WORK TO BE COMPLETED —
An exact copy of every entry is required, minus the pictures.

EXCERPTED RECORDS —
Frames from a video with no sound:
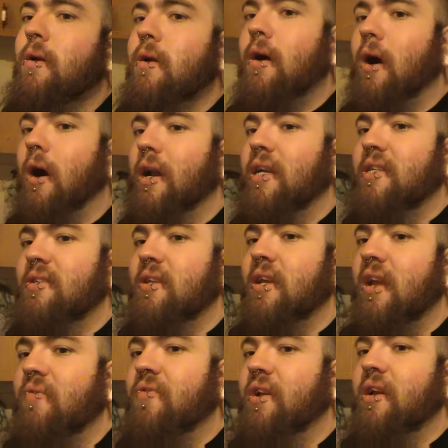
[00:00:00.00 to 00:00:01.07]
honestly,
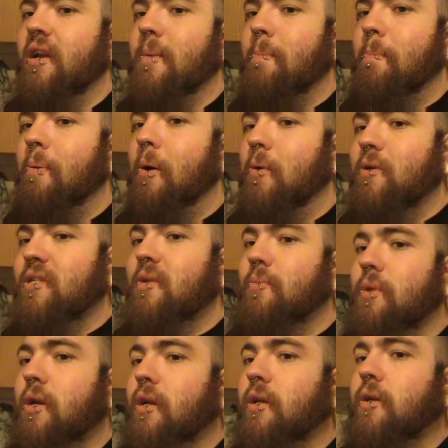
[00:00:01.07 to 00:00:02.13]
if you're gonna post
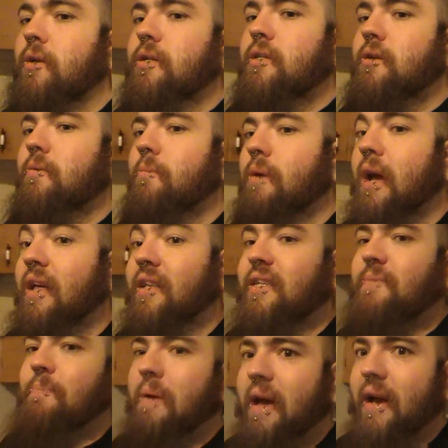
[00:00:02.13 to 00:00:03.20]
something on YouTube, at
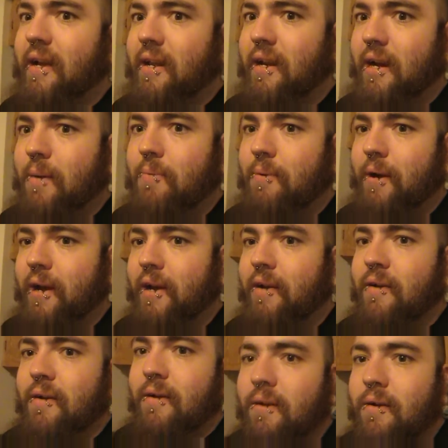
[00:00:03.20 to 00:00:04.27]
least back it up, right?
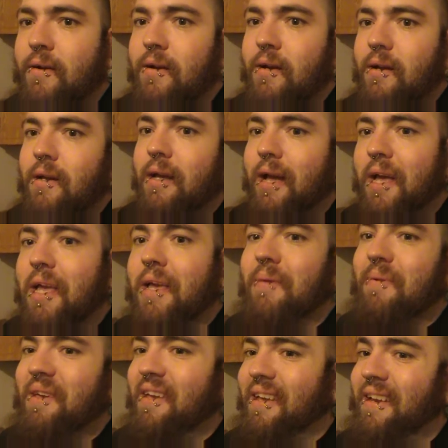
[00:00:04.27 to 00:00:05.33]
I
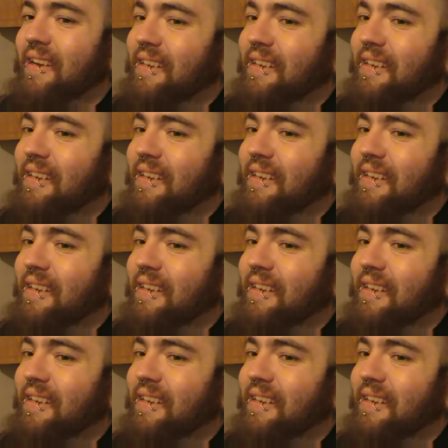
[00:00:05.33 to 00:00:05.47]
mean,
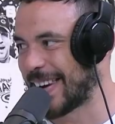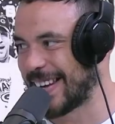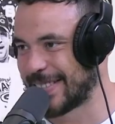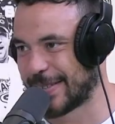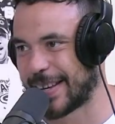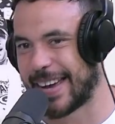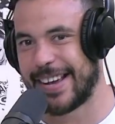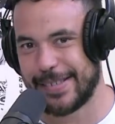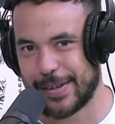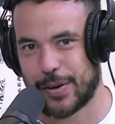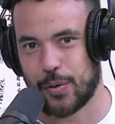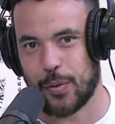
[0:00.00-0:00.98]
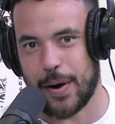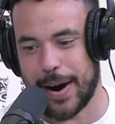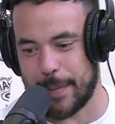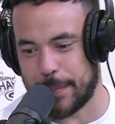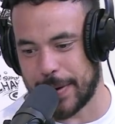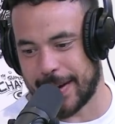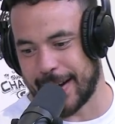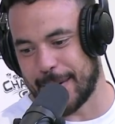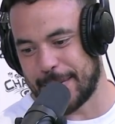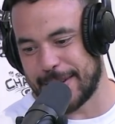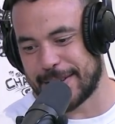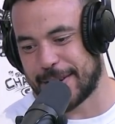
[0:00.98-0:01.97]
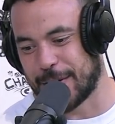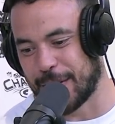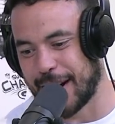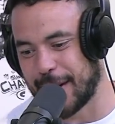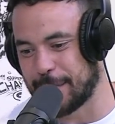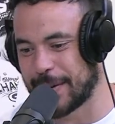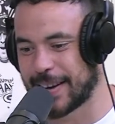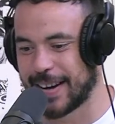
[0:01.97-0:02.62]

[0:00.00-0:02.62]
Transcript: He's a great pickup. He's a great pickup.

PROBLEM SOLUTION —
Frames from a video with no sound:
[00:00:00.00 to 00:00:01.07]
honestly,
[00:00:01.07 to 00:00:02.13]
if you're gonna post
[00:00:02.13 to 00:00:03.20]
something on YouTube, at
[00:00:03.20 to 00:00:04.27]
least back it up, right?
[00:00:04.27 to 00:00:05.33]
I
[00:00:05.33 to 00:00:05.47]
mean,
[0:00.00-0:00.98]
[0:00.98-0:01.97]
[0:01.97-0:02.62]

[0:00.00-0:02.62]
Transcript: He's a great pickup. He's a great pickup.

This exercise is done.